• [Assignment]:
Leaving the pictures aside, reproduce the data in full and word for word.

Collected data
****************************************

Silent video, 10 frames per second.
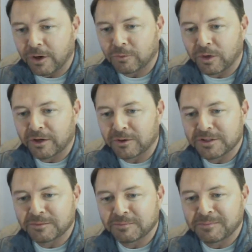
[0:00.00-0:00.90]
old
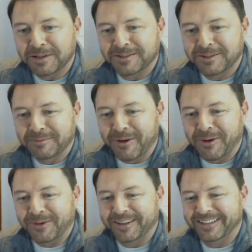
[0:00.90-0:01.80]
hardware is a
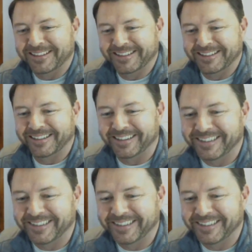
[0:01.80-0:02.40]
bonus.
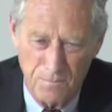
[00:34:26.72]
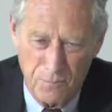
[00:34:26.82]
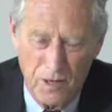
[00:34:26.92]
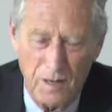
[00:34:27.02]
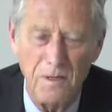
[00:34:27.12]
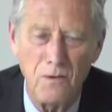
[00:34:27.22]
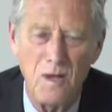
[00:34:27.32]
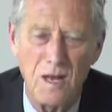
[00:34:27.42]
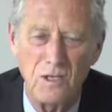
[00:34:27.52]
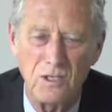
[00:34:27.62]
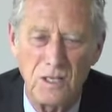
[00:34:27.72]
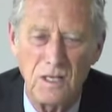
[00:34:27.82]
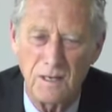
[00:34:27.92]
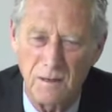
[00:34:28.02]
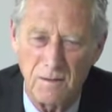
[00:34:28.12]
probably
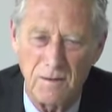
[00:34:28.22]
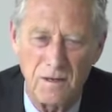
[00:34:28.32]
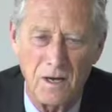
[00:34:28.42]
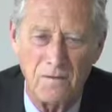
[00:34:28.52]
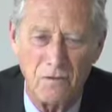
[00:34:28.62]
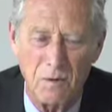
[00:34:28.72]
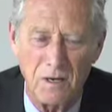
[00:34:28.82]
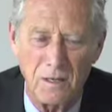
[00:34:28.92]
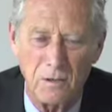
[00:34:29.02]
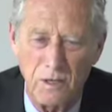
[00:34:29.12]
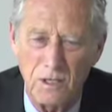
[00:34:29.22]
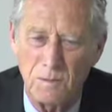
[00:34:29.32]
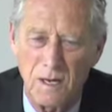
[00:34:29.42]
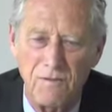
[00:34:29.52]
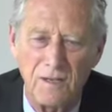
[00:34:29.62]
realistic. Not everybody agrees,
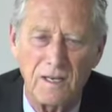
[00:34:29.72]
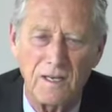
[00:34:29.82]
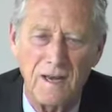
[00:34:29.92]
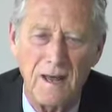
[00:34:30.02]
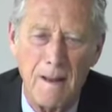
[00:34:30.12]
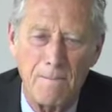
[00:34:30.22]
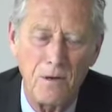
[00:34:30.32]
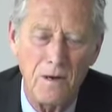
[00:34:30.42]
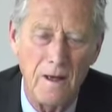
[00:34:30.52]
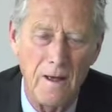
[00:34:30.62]
but I think it can happen.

****************************************

• [The answer]:
Silent video, 10 frames per second.
[0:00.00-0:00.90]
old
[0:00.90-0:01.80]
hardware is a
[0:01.80-0:02.40]
bonus.
[00:34:26.72]
[00:34:26.82]
[00:34:26.92]
[00:34:27.02]
[00:34:27.12]
[00:34:27.22]
[00:34:27.32]
[00:34:27.42]
[00:34:27.52]
[00:34:27.62]
[00:34:27.72]
[00:34:27.82]
[00:34:27.92]
[00:34:28.02]
[00:34:28.12]
probably
[00:34:28.22]
[00:34:28.32]
[00:34:28.42]
[00:34:28.52]
[00:34:28.62]
[00:34:28.72]
[00:34:28.82]
[00:34:28.92]
[00:34:29.02]
[00:34:29.12]
[00:34:29.22]
[00:34:29.32]
[00:34:29.42]
[00:34:29.52]
[00:34:29.62]
realistic. Not everybody agrees,
[00:34:29.72]
[00:34:29.82]
[00:34:29.92]
[00:34:30.02]
[00:34:30.12]
[00:34:30.22]
[00:34:30.32]
[00:34:30.42]
[00:34:30.52]
[00:34:30.62]
but I think it can happen.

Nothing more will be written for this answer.